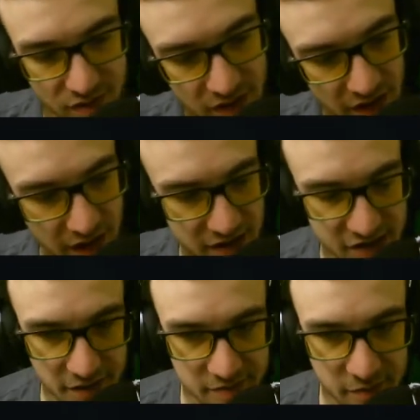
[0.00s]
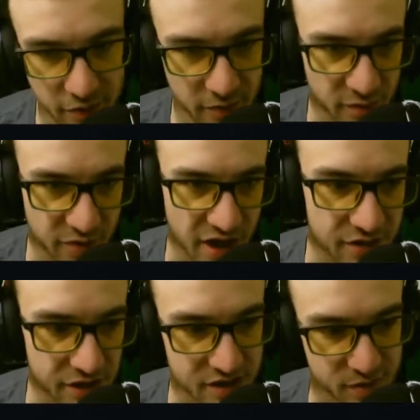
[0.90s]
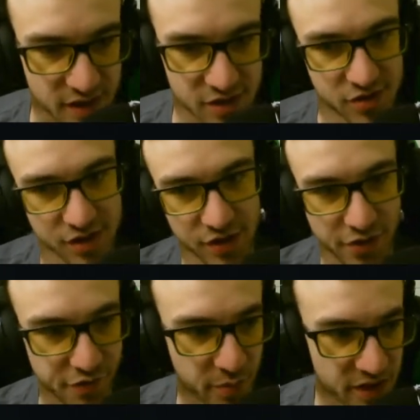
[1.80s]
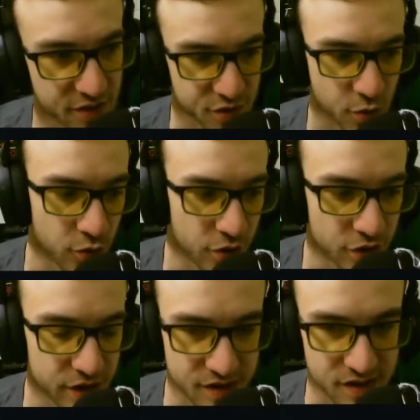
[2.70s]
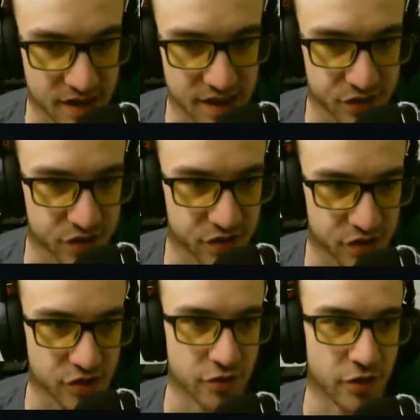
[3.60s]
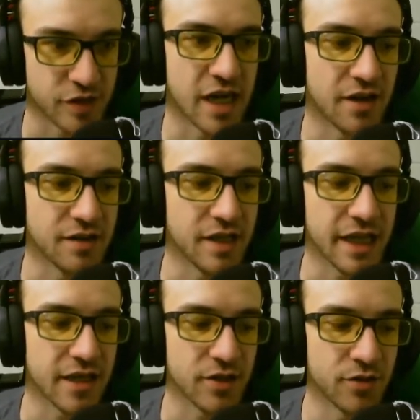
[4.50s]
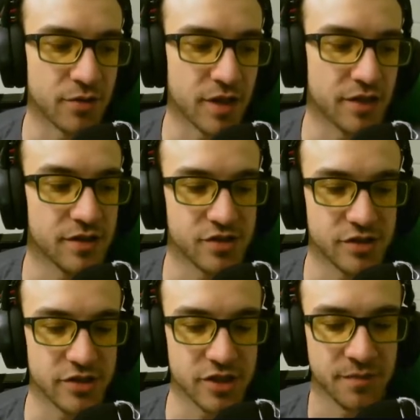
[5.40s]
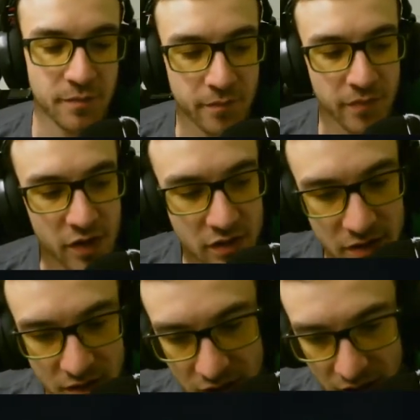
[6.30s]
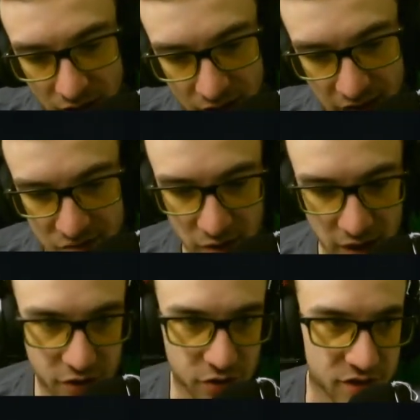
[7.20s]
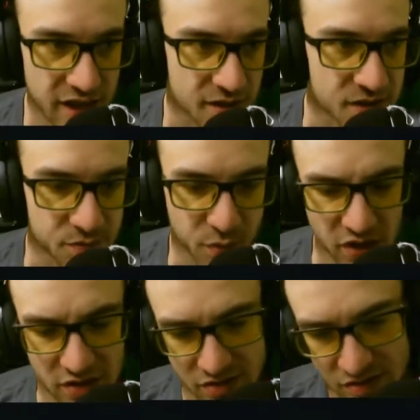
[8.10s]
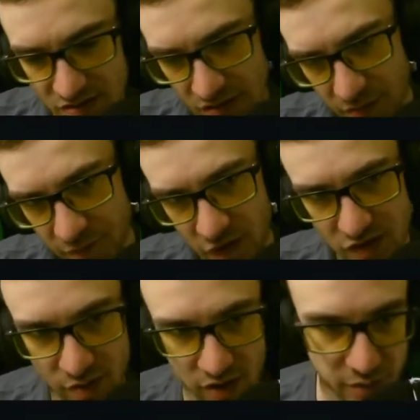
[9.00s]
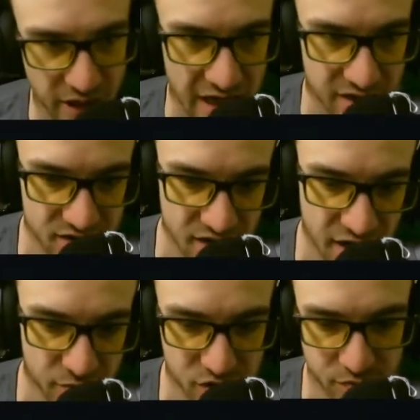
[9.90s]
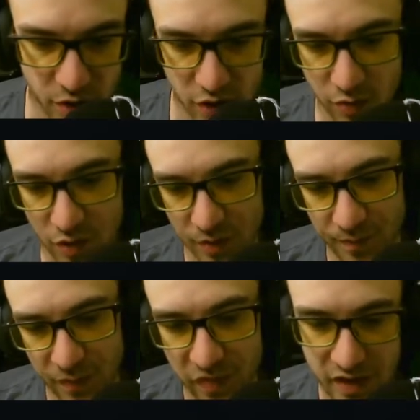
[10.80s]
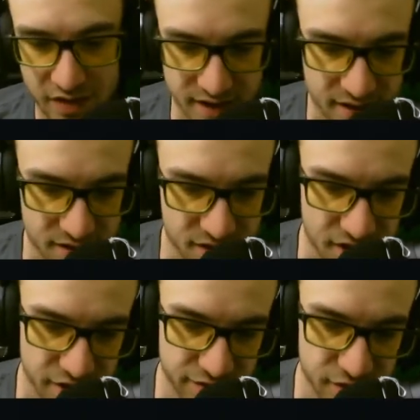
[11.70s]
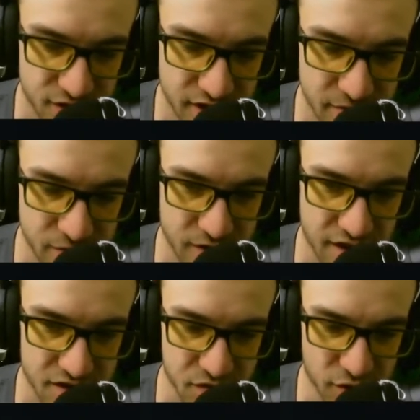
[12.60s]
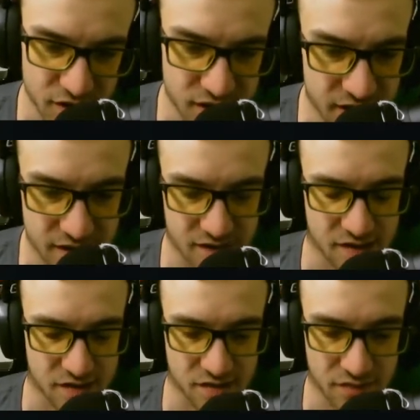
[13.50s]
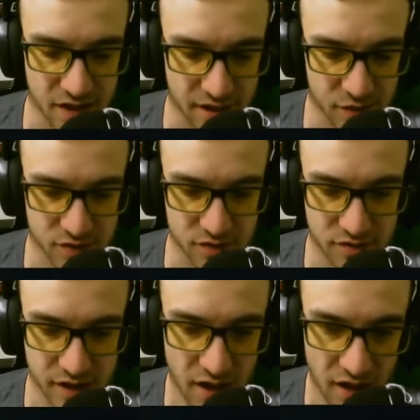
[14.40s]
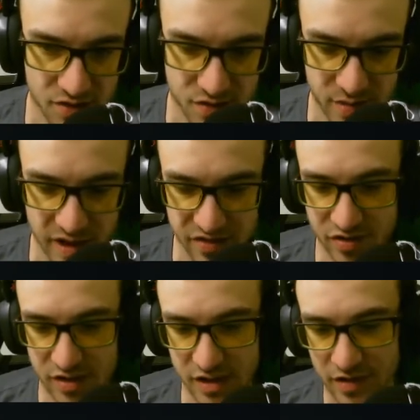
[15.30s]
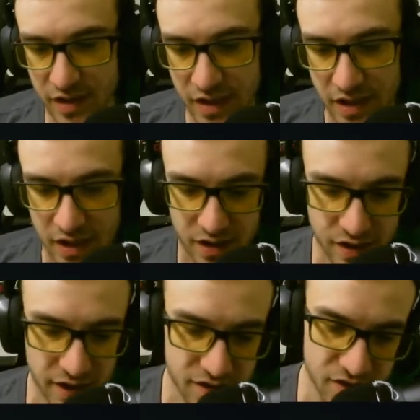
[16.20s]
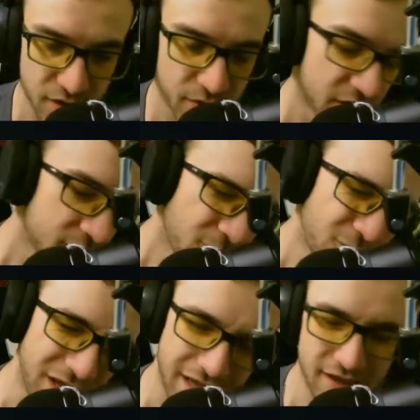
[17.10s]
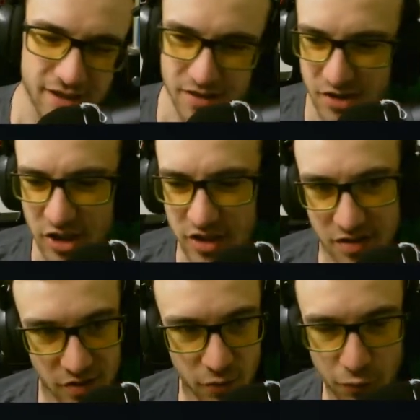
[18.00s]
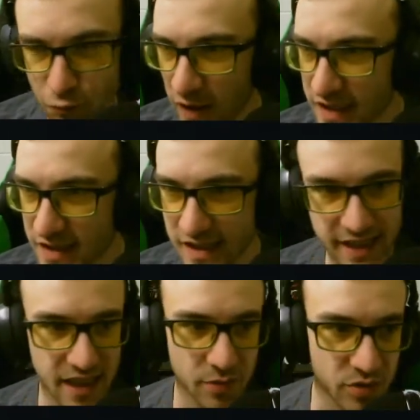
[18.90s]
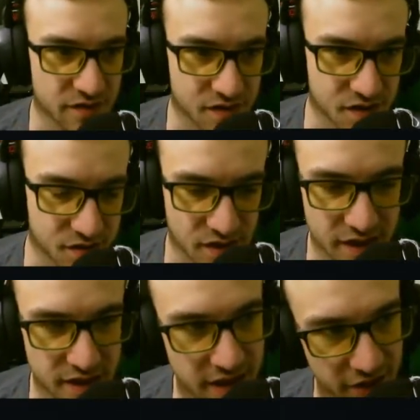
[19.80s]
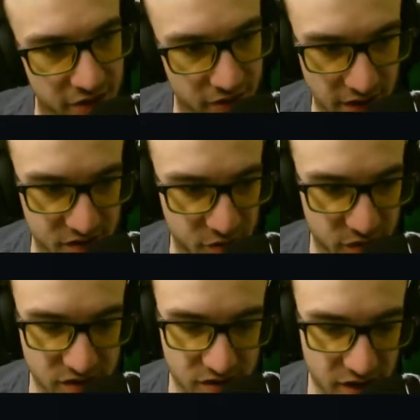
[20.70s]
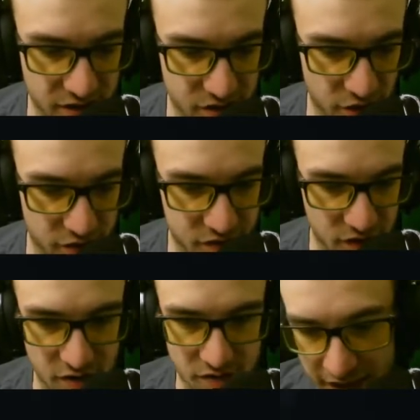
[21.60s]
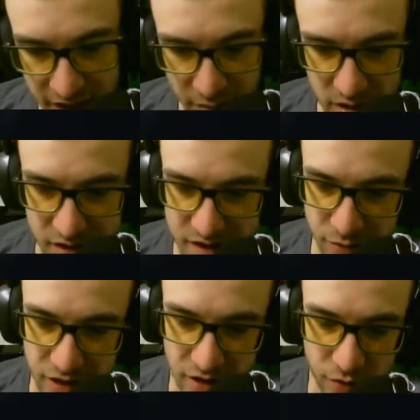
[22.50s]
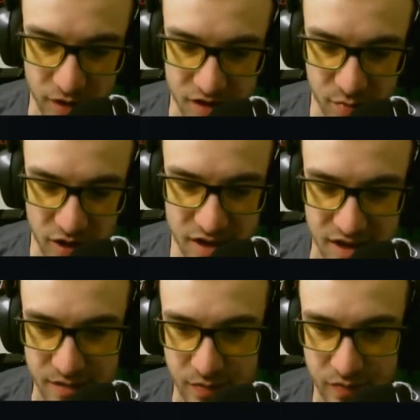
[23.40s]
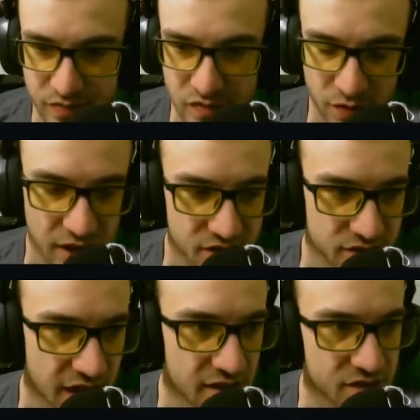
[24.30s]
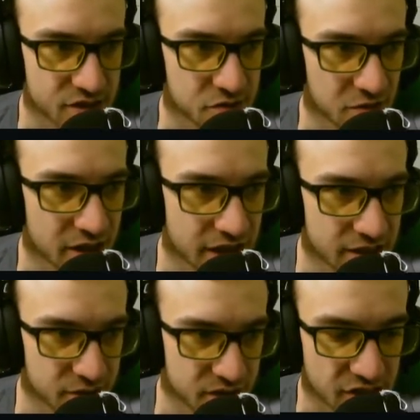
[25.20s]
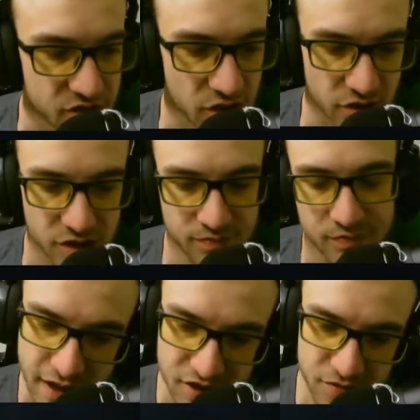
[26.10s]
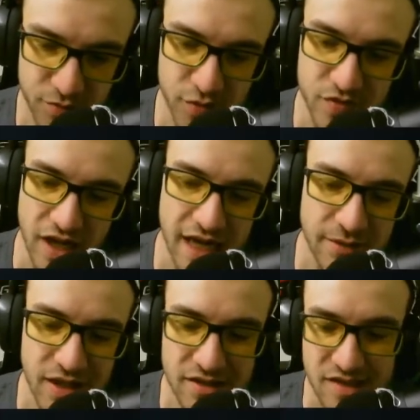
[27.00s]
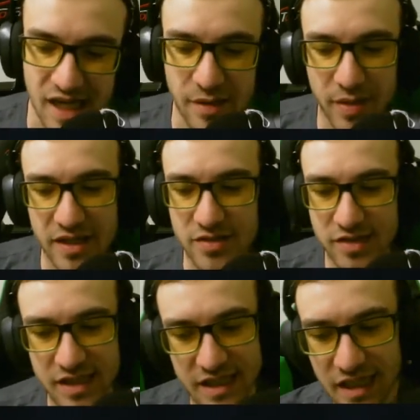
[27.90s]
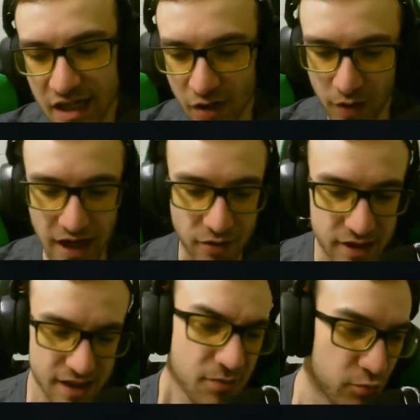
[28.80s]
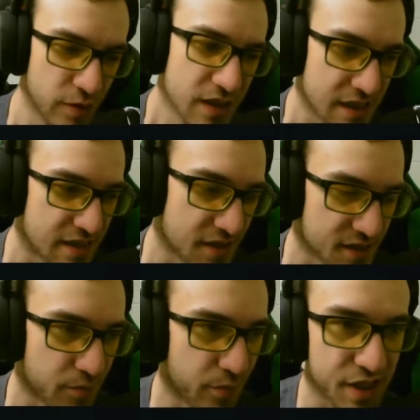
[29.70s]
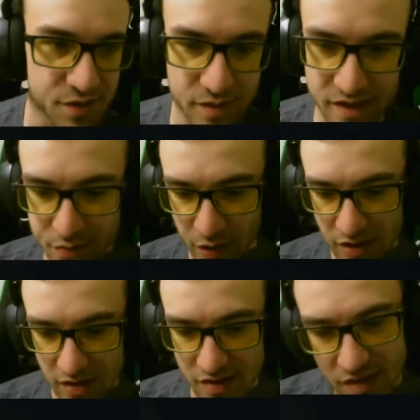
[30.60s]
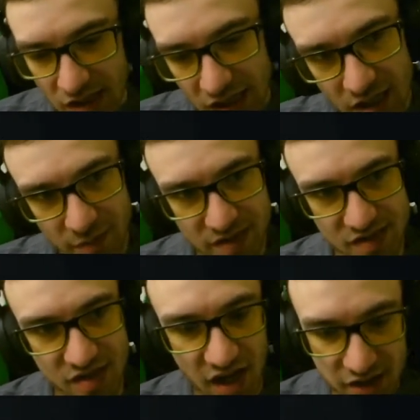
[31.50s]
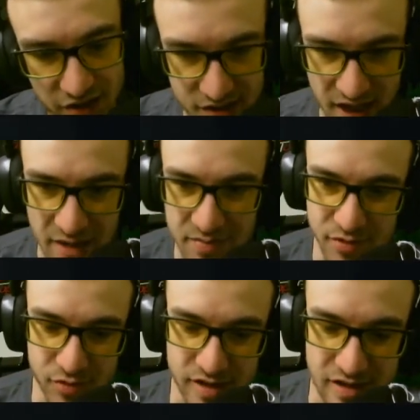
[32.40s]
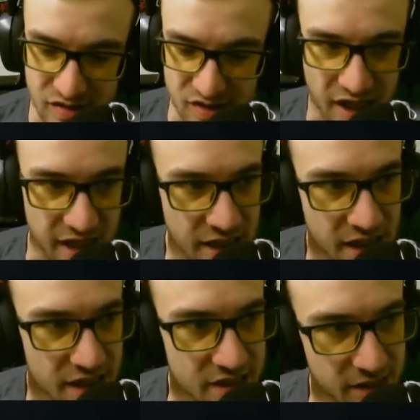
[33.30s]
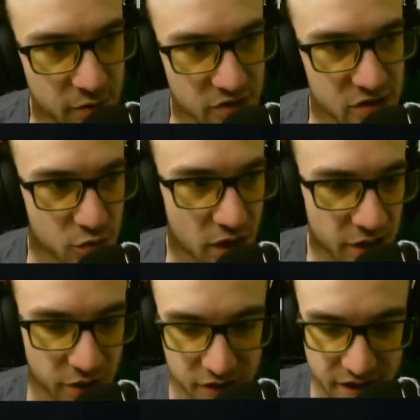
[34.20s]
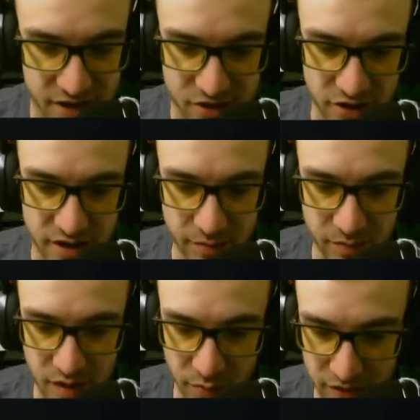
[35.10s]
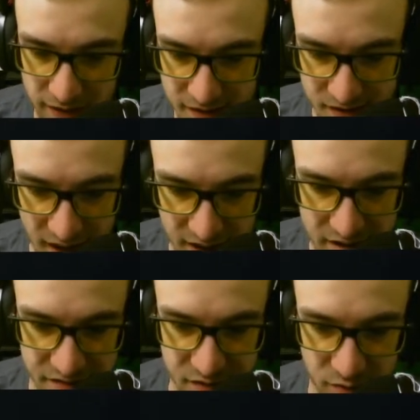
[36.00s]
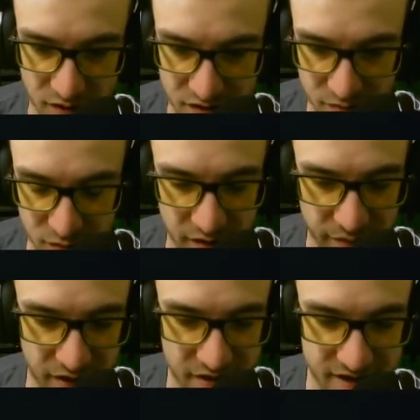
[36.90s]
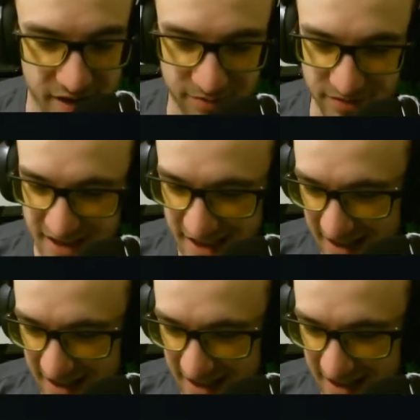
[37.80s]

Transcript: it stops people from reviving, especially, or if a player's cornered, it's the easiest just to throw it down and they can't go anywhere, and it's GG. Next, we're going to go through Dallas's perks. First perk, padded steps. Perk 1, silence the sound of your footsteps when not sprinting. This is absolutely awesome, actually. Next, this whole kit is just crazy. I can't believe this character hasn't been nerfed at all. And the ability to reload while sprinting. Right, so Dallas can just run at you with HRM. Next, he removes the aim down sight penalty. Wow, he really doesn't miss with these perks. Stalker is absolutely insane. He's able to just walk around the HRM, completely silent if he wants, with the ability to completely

* * *

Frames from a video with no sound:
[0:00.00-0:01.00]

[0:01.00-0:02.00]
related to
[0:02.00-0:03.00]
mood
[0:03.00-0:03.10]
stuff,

* * *

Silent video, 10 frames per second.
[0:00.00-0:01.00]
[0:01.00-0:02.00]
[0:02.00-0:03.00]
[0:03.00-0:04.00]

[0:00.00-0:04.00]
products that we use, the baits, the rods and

* * *

* **YOUR ASSIGNMENT**
Scan the records for the string "video". Copy each line in which it appears.

* **WRITTEN ANSWER**
Frames from a video with no sound:
Silent video, 10 frames per second.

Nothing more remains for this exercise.